According to the film forming apparatus of the first and second aspects, when forming the poly-Si film on the surface of the object to be processed, the rotating mechanism is not adopted, and therefore the cause of contamination is reduced accordingly. Therefore, the uniformity of the film thickness can be realized. Moreover, it is possible to obtain such an effect by making a simple modification to the existing device, that is, by changing the setting position of the nozzle.

[Brief description of drawings]

FIG. 1 is a perspective view showing an overview of a film forming apparatus according to an embodiment of the present invention.

FIG. 2 is a vertical cross-sectional view of a vertical furnace in a film forming apparatus according to an example of the present invention.

FIG. 3 is an explanatory plan view showing a horizontal position of a blowout port of a nozzle in the film forming apparatus shown in FIGS. 1 and 2.

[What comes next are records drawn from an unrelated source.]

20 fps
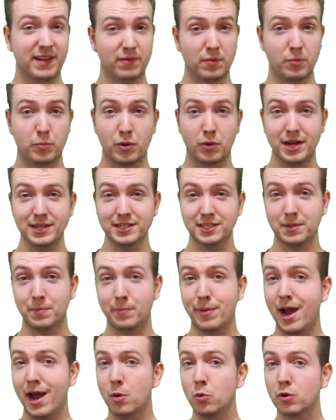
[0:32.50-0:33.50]
have embraced the
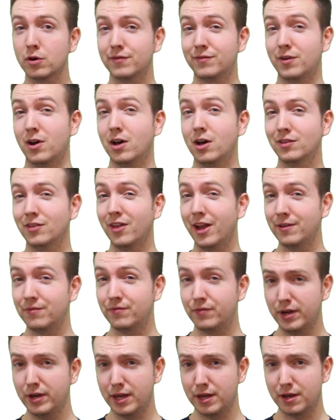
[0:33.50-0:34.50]
power of online
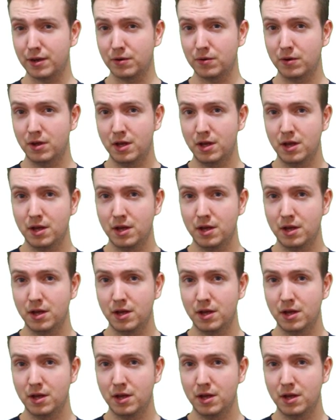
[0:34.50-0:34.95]
video,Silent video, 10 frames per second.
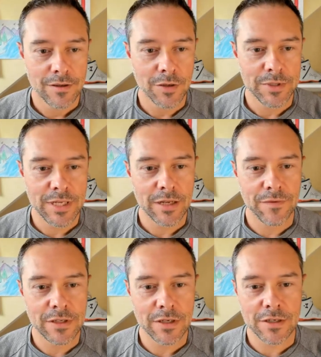Toby said,
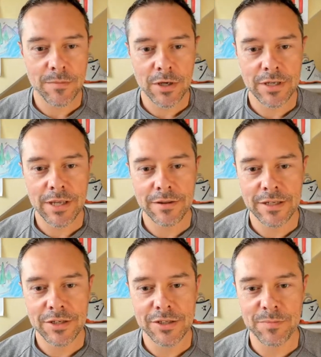if he does come on,
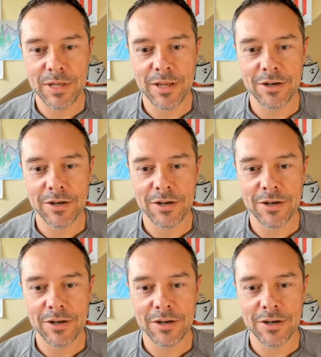Keith needs to just be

FIG. 4 is a side view of an essential part for showing the vertical position of the outlet of the nozzle in the film forming apparatus shown in FIGS. 1 and 2.

[Explanation of symbols]

 DESCRIPTION OF SYMBOLS 1 Film-forming apparatus 2 Vertical furnace 3 Reaction tube 10 Wafer boat 20 Insulating tube 31 Outer tube 41 First gas introduction tube 41a Nozzle 41b Outlet port 42 Second gas supply tube 42a Nozzle W Wafer

 ─────────────────────────────────────────────────── ─── Continuation of front page (72) Inventor Toshiaki Miyaji 1-24-1 Machiya, Shiroyama-cho, Tsukui-gun, Kanagawa Prefecture, Tokyo Electron Tohoku Co., Ltd. Sagami Business Office (72) Makoto Kobayashi Shiroyama-cho, Tsukui-gun, Kanagawa Prefecture 1-24-1 Machiya Tokyo Electron Tohoku Co., Ltd. Sagami Business Office

Claims (2)

[Claims] 1. A vertical tubular furnace, a substantially tubular reaction vessel located in the tubular furnace, a mounting jig for mounting a plurality of objects to be processed in parallel in the vertical direction, and a support for the mounting jig. Having a heat-retaining cylinder and a nozzle having an outlet in the reaction container, and delivering a mounting jig in a state in which a plurality of objects to be processed are mounted into the reaction tube, and processing gas is supplied from the outlet into the reaction container. In a film forming apparatus configured to form a poly-Si film (polycrystalline silicon film) on the surface of the object to be processed, the position of the blowout port is set as follows. , Film forming apparatus. -In the horizontal direction, in the outermost peripheral portion of the object mounted at the bottom, at the position where the temperature is the lowest when viewed from the plane. In the up-down direction, it is below the object to be processed mounted at the bottom and above the center of the heat retaining cylinder. 2. A vertical tubular furnace, a substantially tubular reaction container located in the tubular furnace, a mounting jig for mounting a plurality of objects to be processed in parallel in the vertical direction, and blowing into the reaction container. A nozzle having a mouth and a mounting jig in which a plurality of objects to be processed are mounted are delivered into the reaction container, and a processing gas is introduced into the reaction container through the outlet, and the surface of the object to be processed is introduced. To p
A film forming apparatus configured to form an oli-Si film (polycrystalline silicon film), wherein the position of the outlet is set as follows. -In the horizontal direction, in the outermost peripheral portion of the object mounted at the bottom, at the position where the temperature is the lowest when viewed from the plane. -In the vertical direction, it is about 50 mm to 150 mm below the object to be processed mounted at the bottom of the mounting jig.